IMAGES EN DEBORDEMENT
Voilà encore qui permet de revenir et de préciser les choix d’images d’Alocco : que l’on utilise pour peinture les plus marquées des figures de l’histoire de l’art, Léger, Picasso, Matisse ou Lascaux, relève de l’évidence ; que l’on y adjoigne les signes iconiques auxquels nous avons rapport, Mickey ou les lettres de l’alphabet, l’abréviation et le sigle PTT ou les idéogrammes chinois déborde le domaine et brise l’évidence ;
non seulement l’évidence des limites du domaine mais aussi, en manière de conséquence, celle des rapports entre les objets du domaine. Choisies, en partie, pour leur charge signifiante, les images mêlées dans un contexte autre et pour un autre fonctionnement produisent — dans un système de rapports différent— des significations nouvelles. Infidèles à leur origine, devenues repères ou lieu le plus visible d’un investissement culturel elles ont le dis- fonctionnement de tout signe en dehors du système qui le charge comme signe, à la recherche d’un système différent ou à la découverte des différences par rapport au système.

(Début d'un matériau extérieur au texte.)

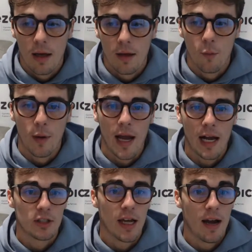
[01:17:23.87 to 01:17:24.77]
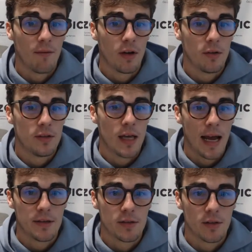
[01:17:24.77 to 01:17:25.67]
we actually have those
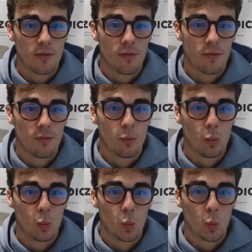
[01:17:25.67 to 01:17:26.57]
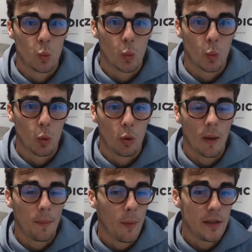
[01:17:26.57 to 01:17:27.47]
as of a
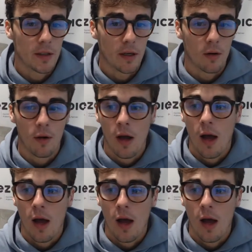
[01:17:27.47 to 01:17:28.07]
couple weeks ago.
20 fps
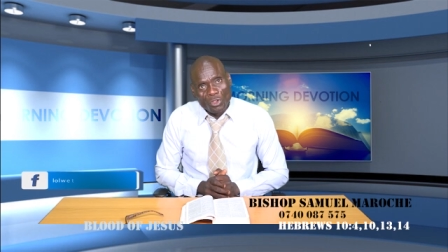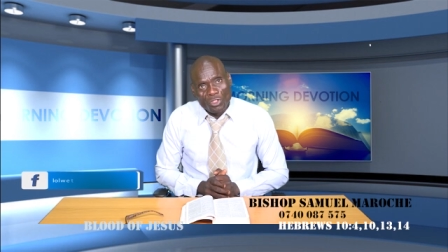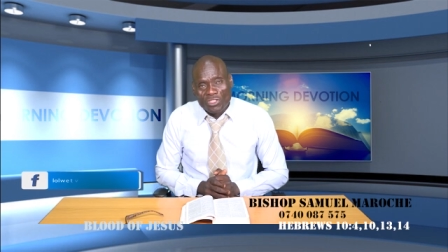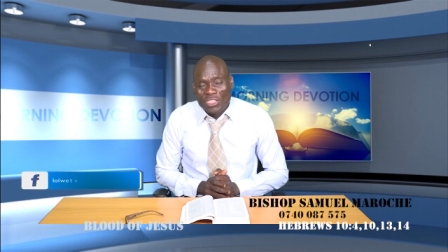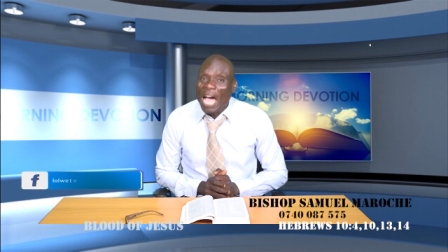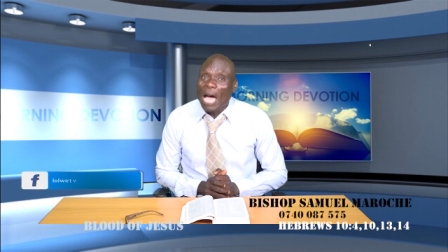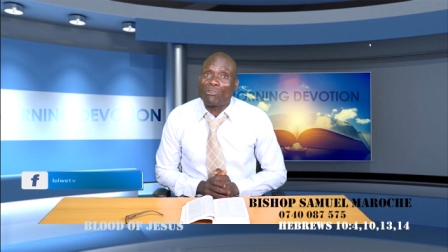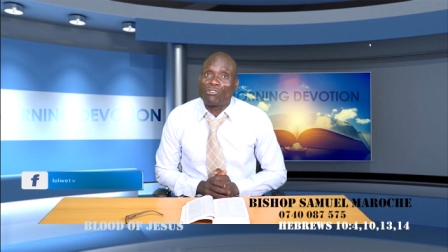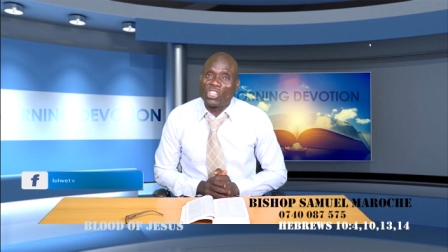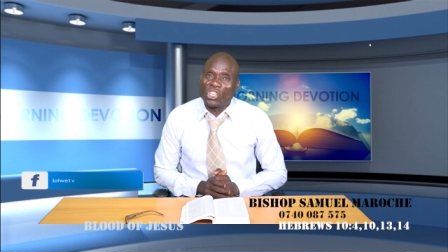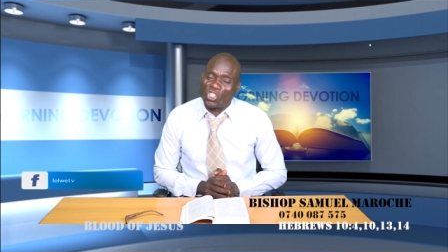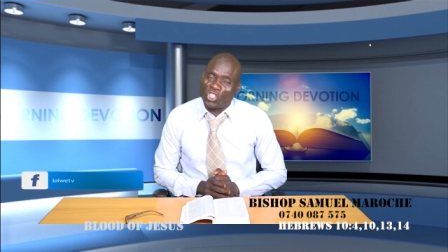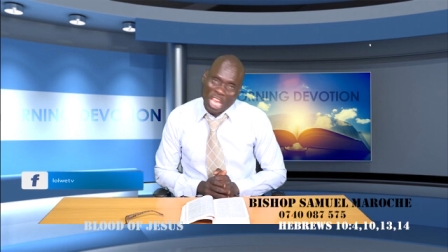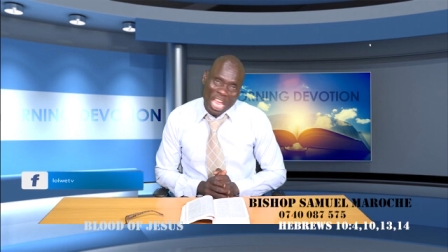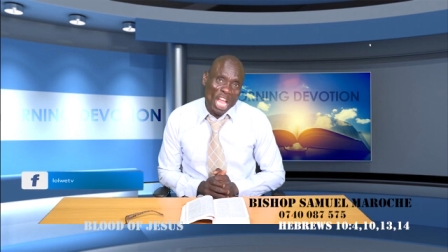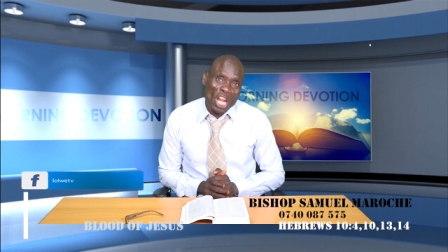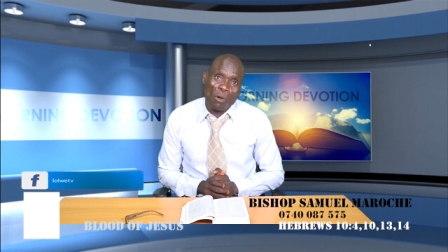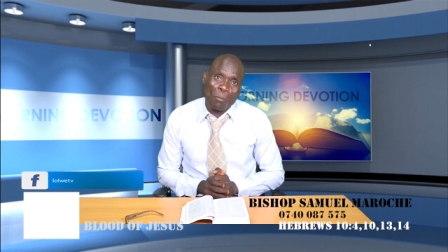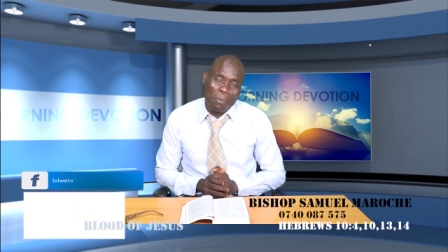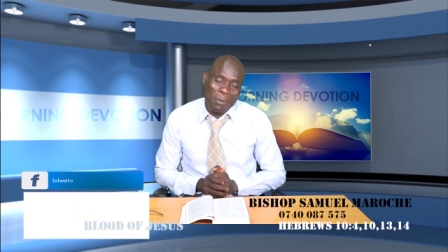Without the
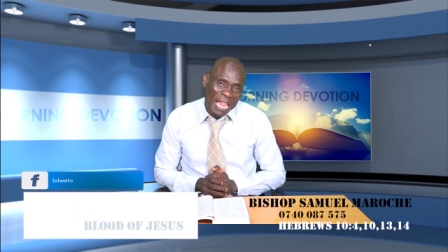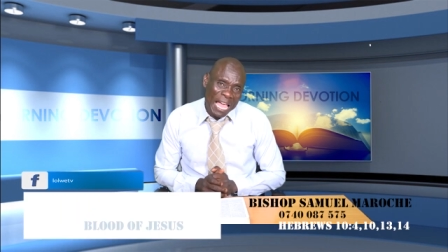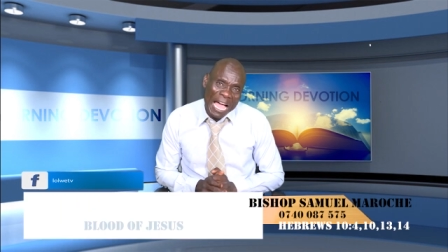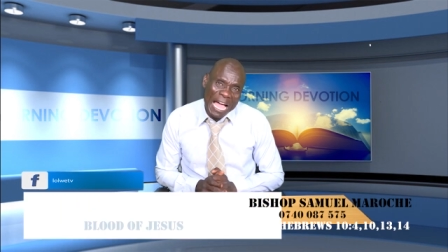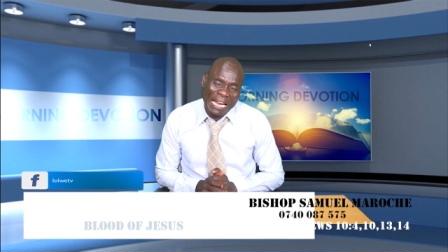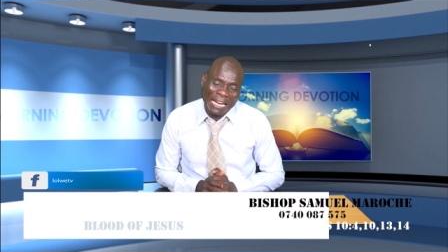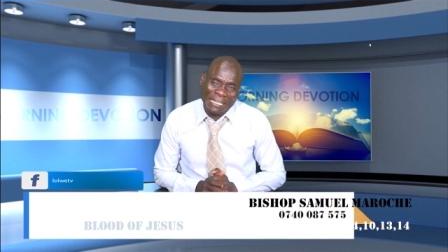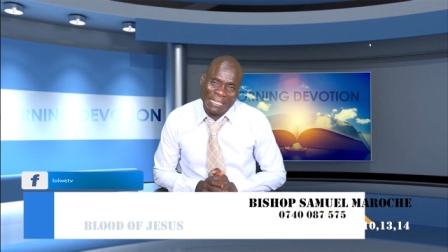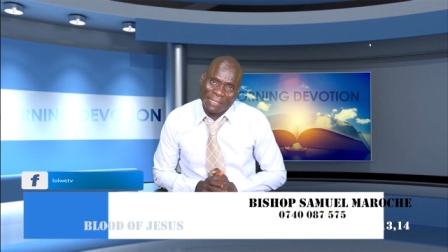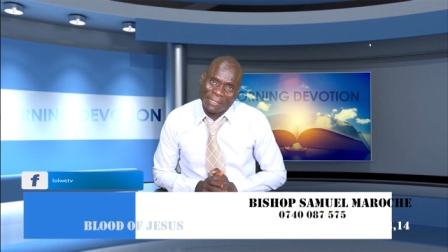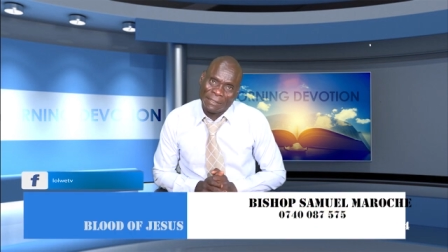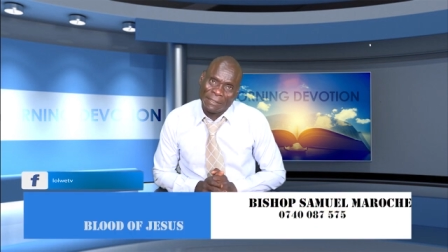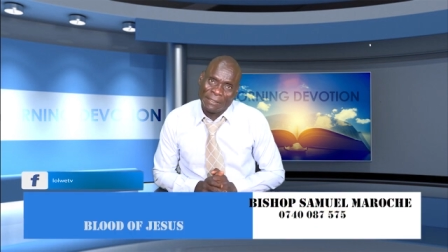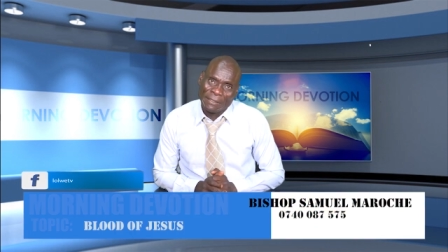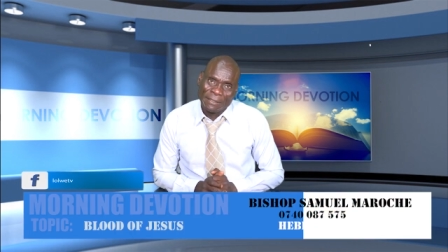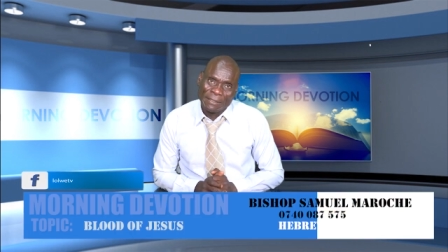shed of blood,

Ce qui aussitôt — et pratiquement — est mis en cause, c’est la validité du contexte, ou du système, dans lequel habituellement l’image fonctionne. La Joconde ou les Demoiselles d’Avignon dans le musée, ou le sigle PTT sur l’enveloppe ou la fourgonnette chacune de ces images telle qu’elle est aujourd’hui située dans notre conception de ce qui est l’art et de ce qui ne l’est pas, de ce qui est l’histoire de l’art et de ce qui ne n’est pas, est-elle à sa seule place possible, sinon à sa vraie place ? Ce qui est mis en cause c’est le double rapport que les hommes construisent à l’œuvre la situant dans un espace plus ou moins pensé comme immuable et dans une époque définitivement classée.
Construire, faire déborder la peinture, c’est mettre en cause —dans le cas d’Alocco — la peinture à la fois comme corpus et comme histoire.
Il ne s’agit pas de dire qu’un artiste naïf de la filiation directe ou indirecte d’un maître : il n’en serait qu’une ombre plus ou moins pâle. Les effets de connaissances sont pleins de détours difficiles à repérer, les impacts culturels les plus évidents souvent mal vus, même et peut-être surtout de celui qui les reçoit… Encore une fois la réflexion revient à la façon dont s’inscrit l’histoire de l’art et à celle dont elle s’écrit, différente, semble-t-il, comme à travers un prisme qui ne serait pas innocent.
(Remarques à propos d’Arman - P.C.A. 27 Août 1976).